Medias
Le Petit Robert et le Larousse, ont annoncé, fin mai, la liste des nouveaux mots inclus dans leurs éditions 2014. Avec la part belle aux expressions médiatiques et aux mots issus du numérique...

«Bombasse», «chelou», «low cost», «texter» (écrire des textos), «itinérance», «microblog», «viralité»... Pour la sortie de son édition 2014, le 14 juin, le Petit Robert ne nous a pas épargnés en nouveaux mots (crus). Son concurrent, le Larousse, rivalise avec son propre cru fort en «hashtag» (mot-dièse), «flashmob», «mème» (un concept parodié qui circule sur la Toile), «surdiagnostic»... Sur quels critères les éditeurs de dictionnaires intègrent-ils des mots et expressions nouveaux? A partir de quels moments en établissent-ils l'usage?

Chaque année, près de 150 vocables et locutions intègrent le classement, impitoyablement sélectionnés, à l'issue d'un vote du comité éditorial, parmi 2 000 repérés (sur les 60 000 mots que recense un dictionnaire). «On compte 3 000 mots de base dans la langue, puis 30 000 mots de culture générale, et enfin 30 000 mots techniques, utilisés dans des univers: médecine, chimie...», souligne Jean Pruvost, directeur du laboratoire CNRS "lexiques et dictionnaires" de l'université de Cergy-Pontoise.
Sans surprise, la première source de veille vient des grands utilisateurs de novlangue: «Nous avons une phase d'observation d'un an, dans les médias, la littérature, la publicité... de façon à repérer les mots qui passent dans le grand public. On scrute leurs occurrences», explique Marie-Hélène Drivaud, directrice éditoriale au dictionnaire Le Robert. «Depuis quelques années, beaucoup viennent des sciences, des médias et des technologies: il y a des réalités qui apparaissent, des nouveaux comportements et qu'il faut nommer», complète Carine Girac-Marinier, directrice des dictionnaires et encyclopédies chez Larousse.

Avec une certaine surreprésentation des néologismes et anglicismes dans l'univers du numérique, faute d'équivalent en français. Tel le hashtag de Twitter, dans le nouveau Larousse: «On l'a intégré en entrée principale, car c'est le plus utilisé, ajoute Carine Girac-Marinier. Si nous avons précisé dans la définition le terme “mot-dièse”, suite à la recommandation officielle parue sur ce sujet, l'usage prévaut».
On retrouve aussi une sur-représentation des expressions médiatiques toutes faites, telles «bien-pensance», «grande cause nationale» ou «clivant» dans le Robert, que dénonçaient déjà Patrick Rambaud et feu Michel-Antoine Burnier dans leur satirique Dictionnaire du journalisme sans peine (éd. Plon, 1997).

Enfin la galoche

Pour les linguistes, c'est bien l'usage par le grand public qui consacre un mot. Avec des nuances. «Il y a des critères de sélection objectifs, comme la fréquence d'utilisation de mots par les médias, et des critères subjectifs: les mots que l'on entend, dont on ne sait s'ils vont durer. Exceptés des mots médiatiques (“bravitude”), un mot technique figure dans le dictionnaire quand il quitte la sphère professionnelle», analyse Jean Pruvost.

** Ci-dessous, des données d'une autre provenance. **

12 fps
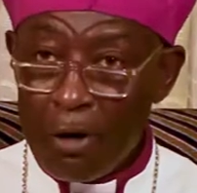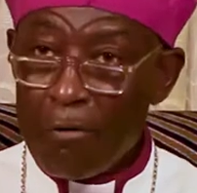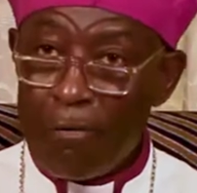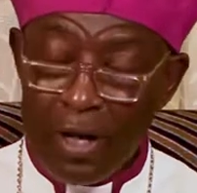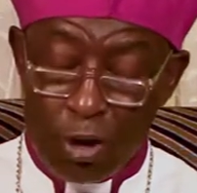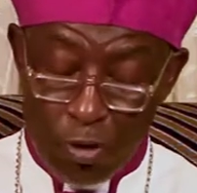
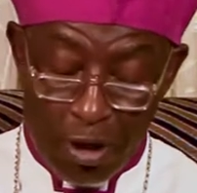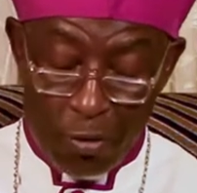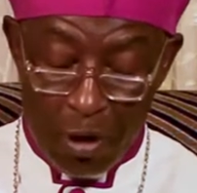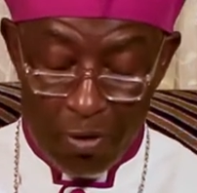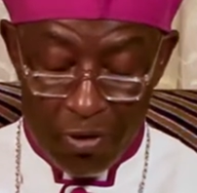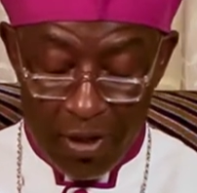Verse
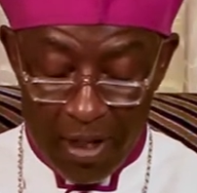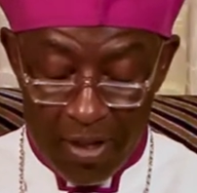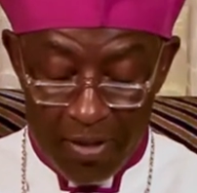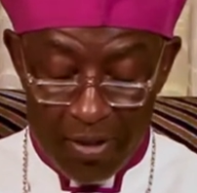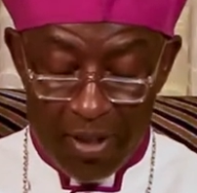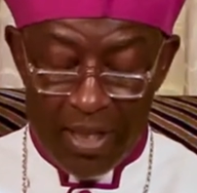21
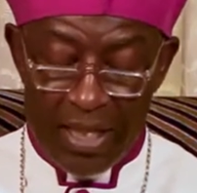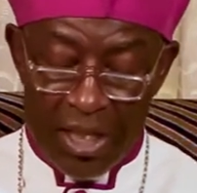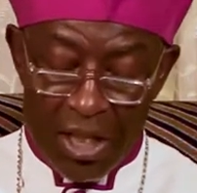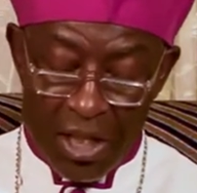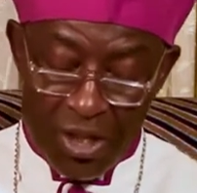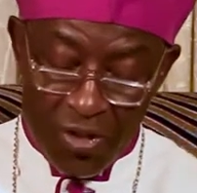says,
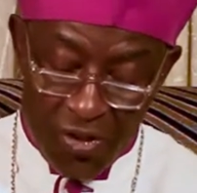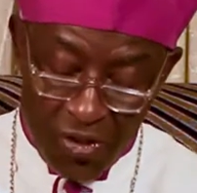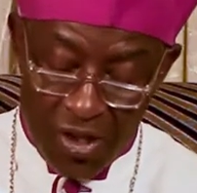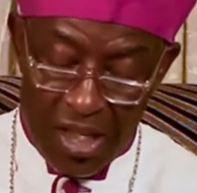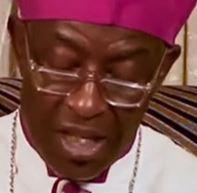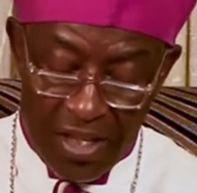
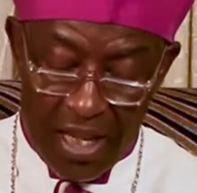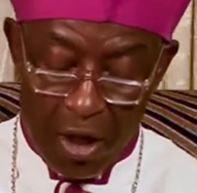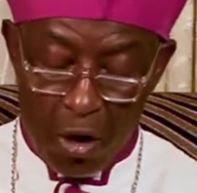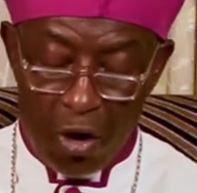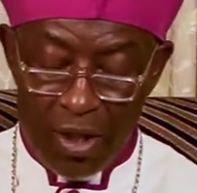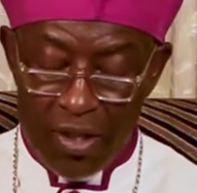see, the
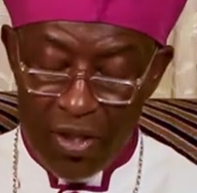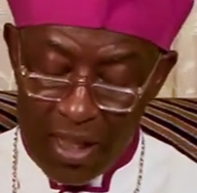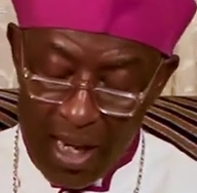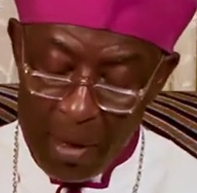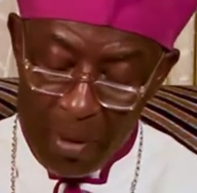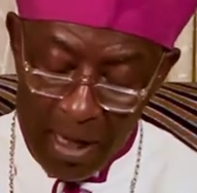Lord is
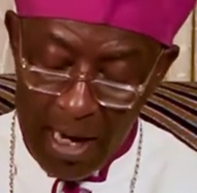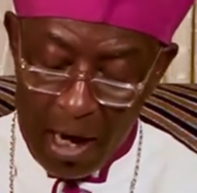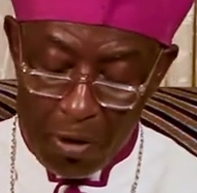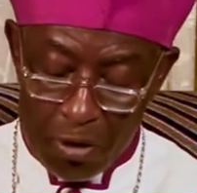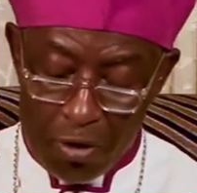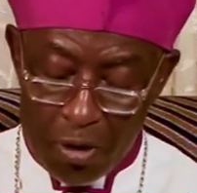coming
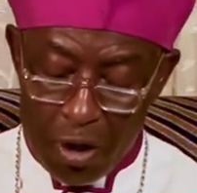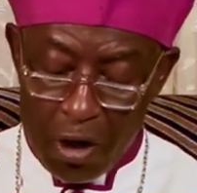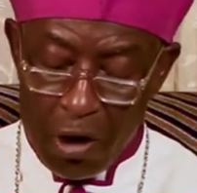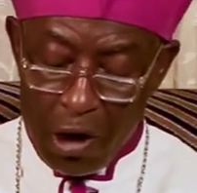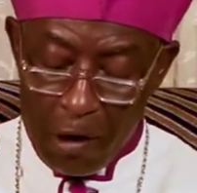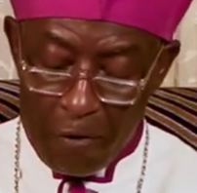out
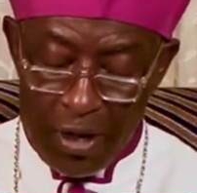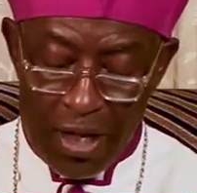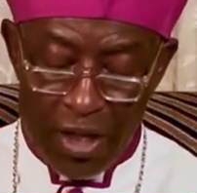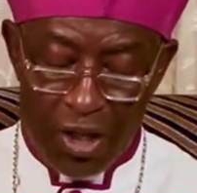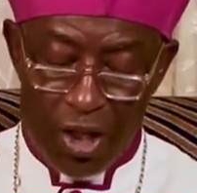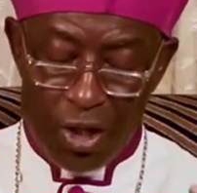of
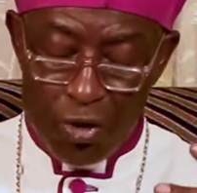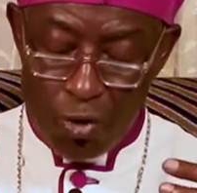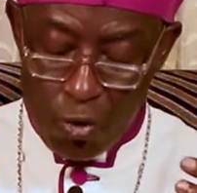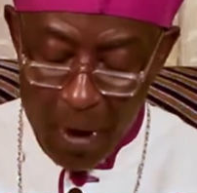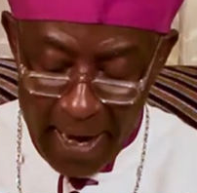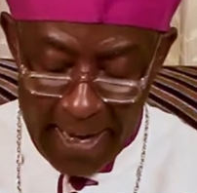his
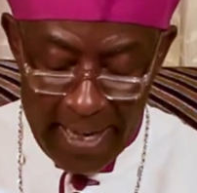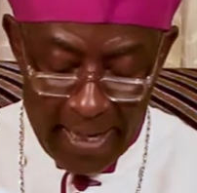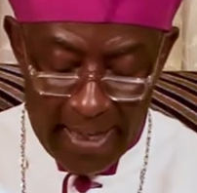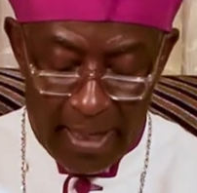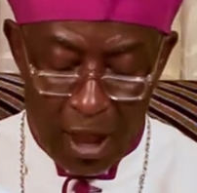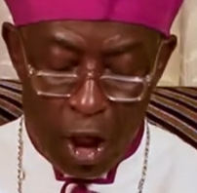
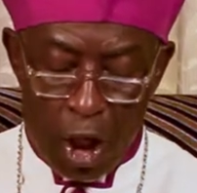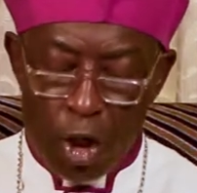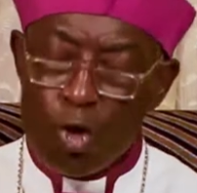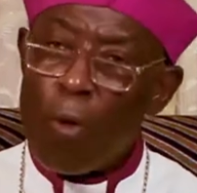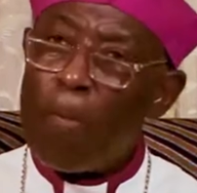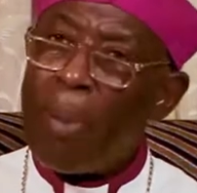dwelling
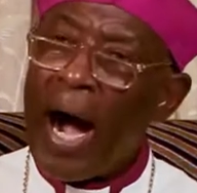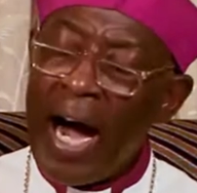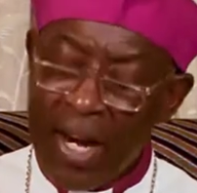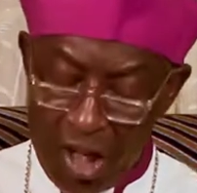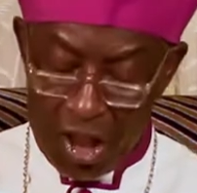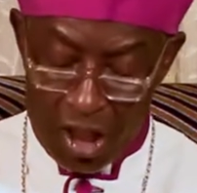to
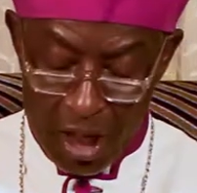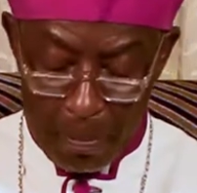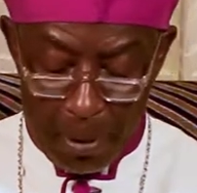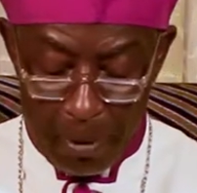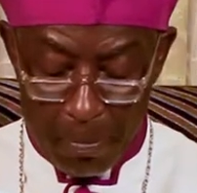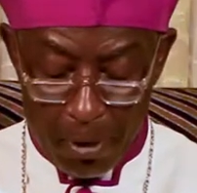punish the
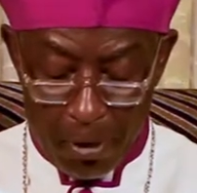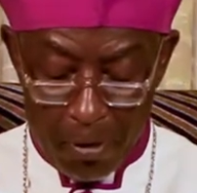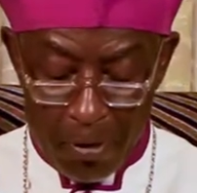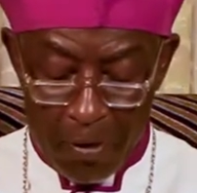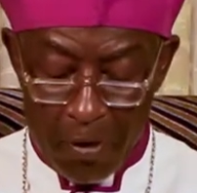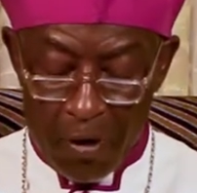people
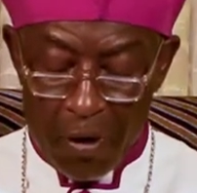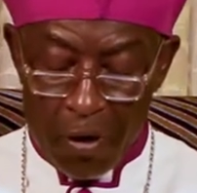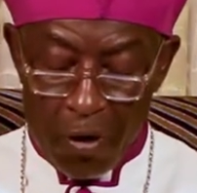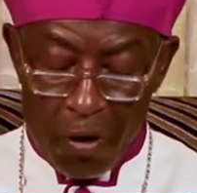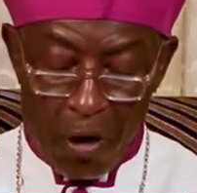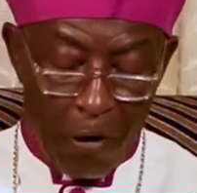
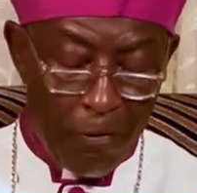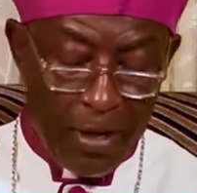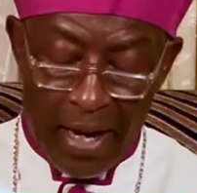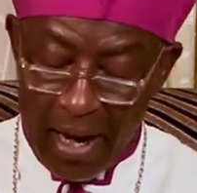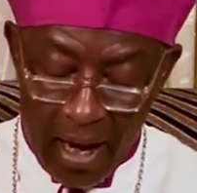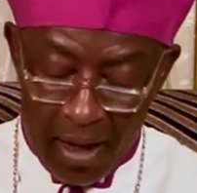of
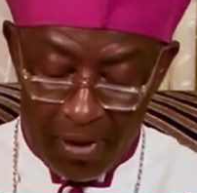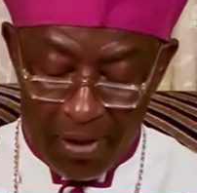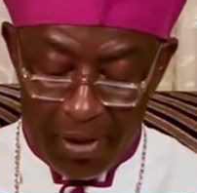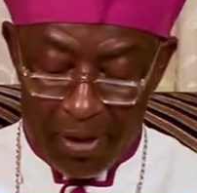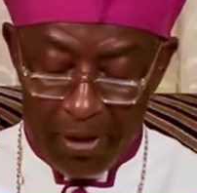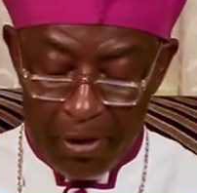the
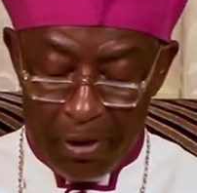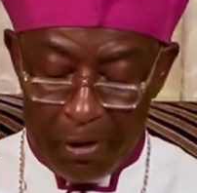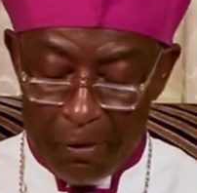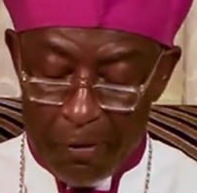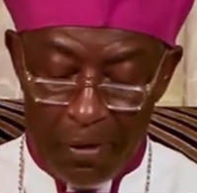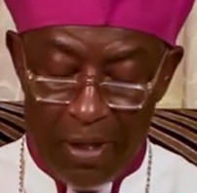earth
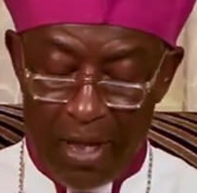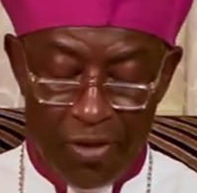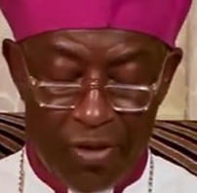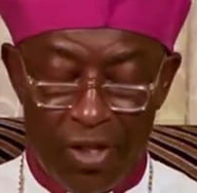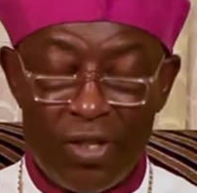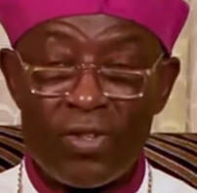for their
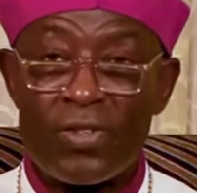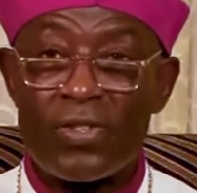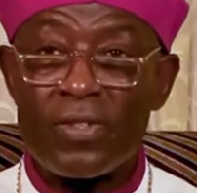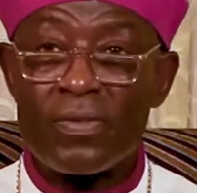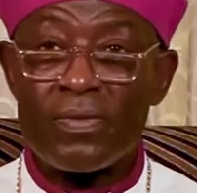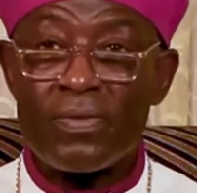sins.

Ce qui est particulièrement vrai dans ces mots issus des technologies, comme le textoter chez Larousse, le texter chez Le Robert. D'où, parfois, un décalage dans le temps: la «galoche», version française du «French kiss» usitée depuis longtemps dans les cours de collèges, entre juste dans le Robert. «Il faut qu'un mot sorte d'un microcosme pour intégrer le dictionnaire», justifie Marie-Hélène Drivaud.

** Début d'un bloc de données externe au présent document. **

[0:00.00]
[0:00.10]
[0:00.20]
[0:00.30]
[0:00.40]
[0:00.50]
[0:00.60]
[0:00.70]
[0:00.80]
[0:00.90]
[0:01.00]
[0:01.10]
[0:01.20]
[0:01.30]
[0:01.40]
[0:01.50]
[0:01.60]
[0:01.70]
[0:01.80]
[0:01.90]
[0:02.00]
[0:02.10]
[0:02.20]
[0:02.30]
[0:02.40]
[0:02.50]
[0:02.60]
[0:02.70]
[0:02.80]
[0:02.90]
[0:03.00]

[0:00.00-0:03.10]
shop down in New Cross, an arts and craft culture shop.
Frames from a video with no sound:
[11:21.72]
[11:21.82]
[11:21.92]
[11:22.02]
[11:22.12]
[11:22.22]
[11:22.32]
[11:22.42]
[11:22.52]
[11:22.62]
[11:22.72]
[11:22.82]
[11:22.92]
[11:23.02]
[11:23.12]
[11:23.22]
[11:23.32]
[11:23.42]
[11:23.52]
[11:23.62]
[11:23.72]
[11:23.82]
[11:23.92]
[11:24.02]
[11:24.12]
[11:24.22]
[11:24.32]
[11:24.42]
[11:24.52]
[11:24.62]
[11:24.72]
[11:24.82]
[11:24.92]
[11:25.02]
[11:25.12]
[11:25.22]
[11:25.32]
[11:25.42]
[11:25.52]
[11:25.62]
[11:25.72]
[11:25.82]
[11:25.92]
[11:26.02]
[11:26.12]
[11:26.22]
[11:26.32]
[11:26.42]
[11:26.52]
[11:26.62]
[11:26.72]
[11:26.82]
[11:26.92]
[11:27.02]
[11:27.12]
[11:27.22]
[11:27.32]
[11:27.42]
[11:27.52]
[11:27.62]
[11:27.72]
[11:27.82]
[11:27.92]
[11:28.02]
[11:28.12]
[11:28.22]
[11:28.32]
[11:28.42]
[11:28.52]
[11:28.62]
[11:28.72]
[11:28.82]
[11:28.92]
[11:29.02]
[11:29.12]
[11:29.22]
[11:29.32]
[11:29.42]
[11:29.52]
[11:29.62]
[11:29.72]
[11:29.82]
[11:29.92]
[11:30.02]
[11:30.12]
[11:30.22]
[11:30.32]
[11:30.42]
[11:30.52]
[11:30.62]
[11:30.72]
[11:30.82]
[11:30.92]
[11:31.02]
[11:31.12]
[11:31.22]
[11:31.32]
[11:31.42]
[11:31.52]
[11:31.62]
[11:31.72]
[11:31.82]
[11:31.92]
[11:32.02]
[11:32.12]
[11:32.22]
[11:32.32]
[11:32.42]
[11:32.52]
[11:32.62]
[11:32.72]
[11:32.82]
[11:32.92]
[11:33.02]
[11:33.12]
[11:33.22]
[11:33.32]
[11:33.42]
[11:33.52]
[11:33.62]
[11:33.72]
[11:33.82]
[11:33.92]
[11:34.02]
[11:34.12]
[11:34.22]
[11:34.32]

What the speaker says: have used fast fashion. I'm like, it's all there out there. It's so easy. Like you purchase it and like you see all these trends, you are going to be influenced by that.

Dotés chacun d'un certain sens commercial, les deux éditeurs ont des lignes éditoriales différentes. Le plus ancien, le Larousse, est méfiant envers les anglicismes, les termes familiers ou à la mode. «C'est le dictionnaire du patrimoine, attentif à enregistrer des mots authentifiés, dans la norme. Alors que le Robert a parfois le plaisir de la provocation», estime Jean Pruvost.